Take the line that contains "[423.19-424.26s]" and each one after it through the last line below, and retype them exactly. Leave out the pictures.

<<<<

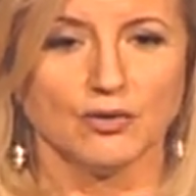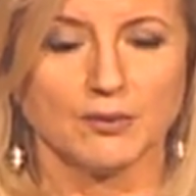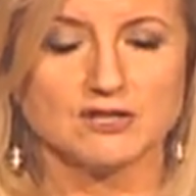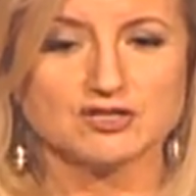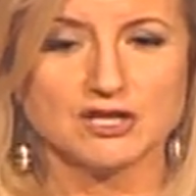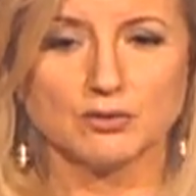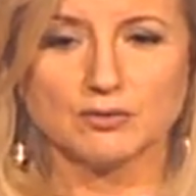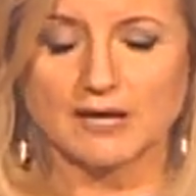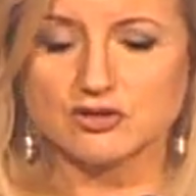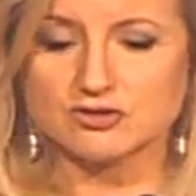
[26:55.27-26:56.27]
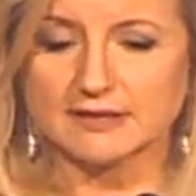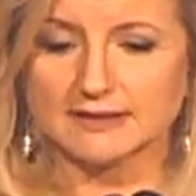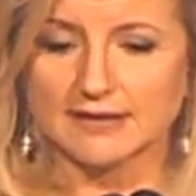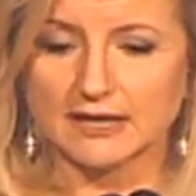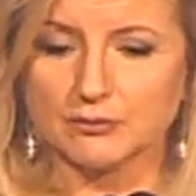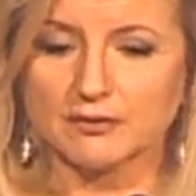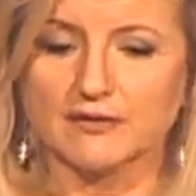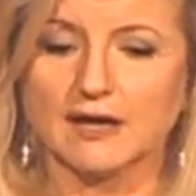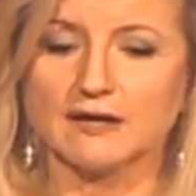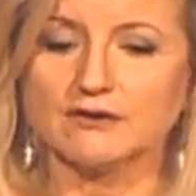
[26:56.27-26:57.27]
when she could actually deal with
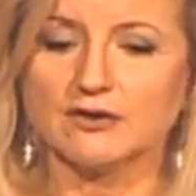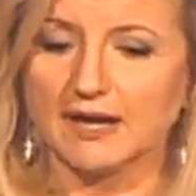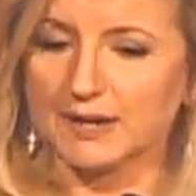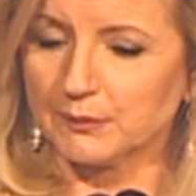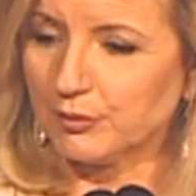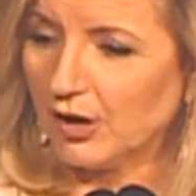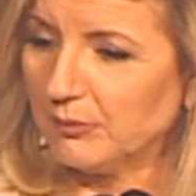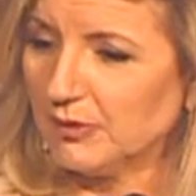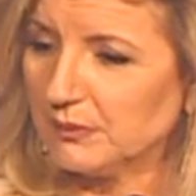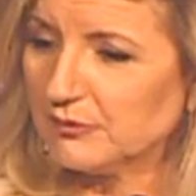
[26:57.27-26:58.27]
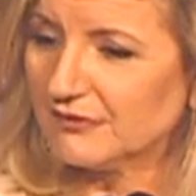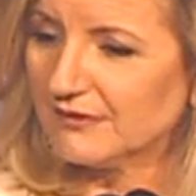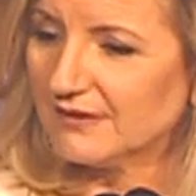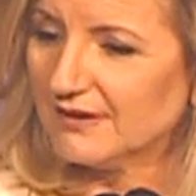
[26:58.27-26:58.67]
the underlying problems,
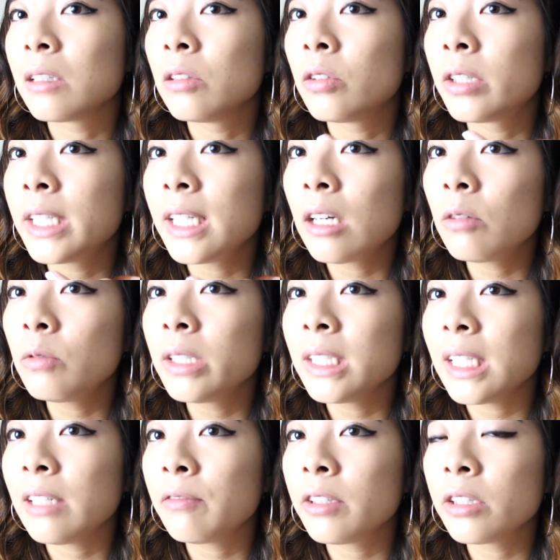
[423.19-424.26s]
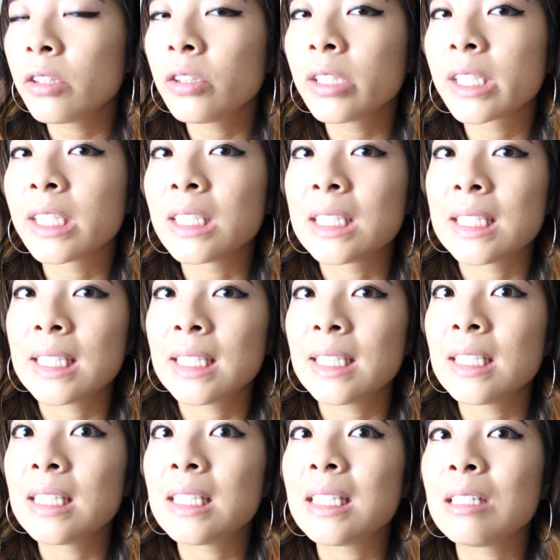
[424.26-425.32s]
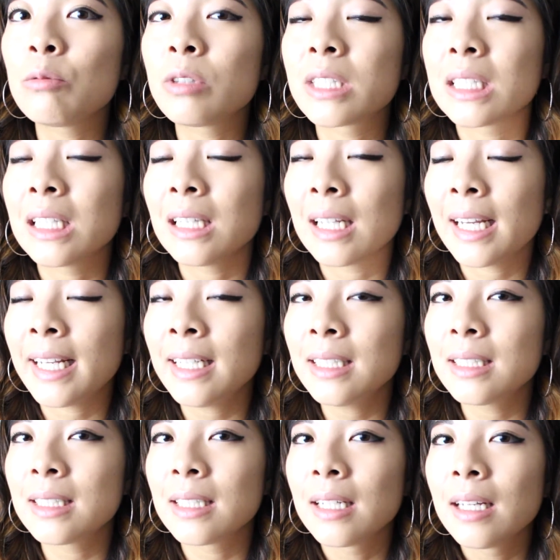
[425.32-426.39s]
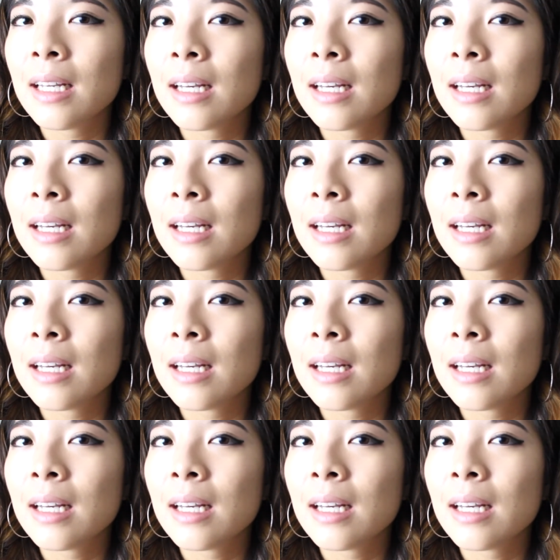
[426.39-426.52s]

the L'Oreal one, even though the consistency was light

>>>>

● **ANSWER BOX**
[423.19-424.26s]
[424.26-425.32s]
[425.32-426.39s]
[426.39-426.52s]

the L'Oreal one, even though the consistency was light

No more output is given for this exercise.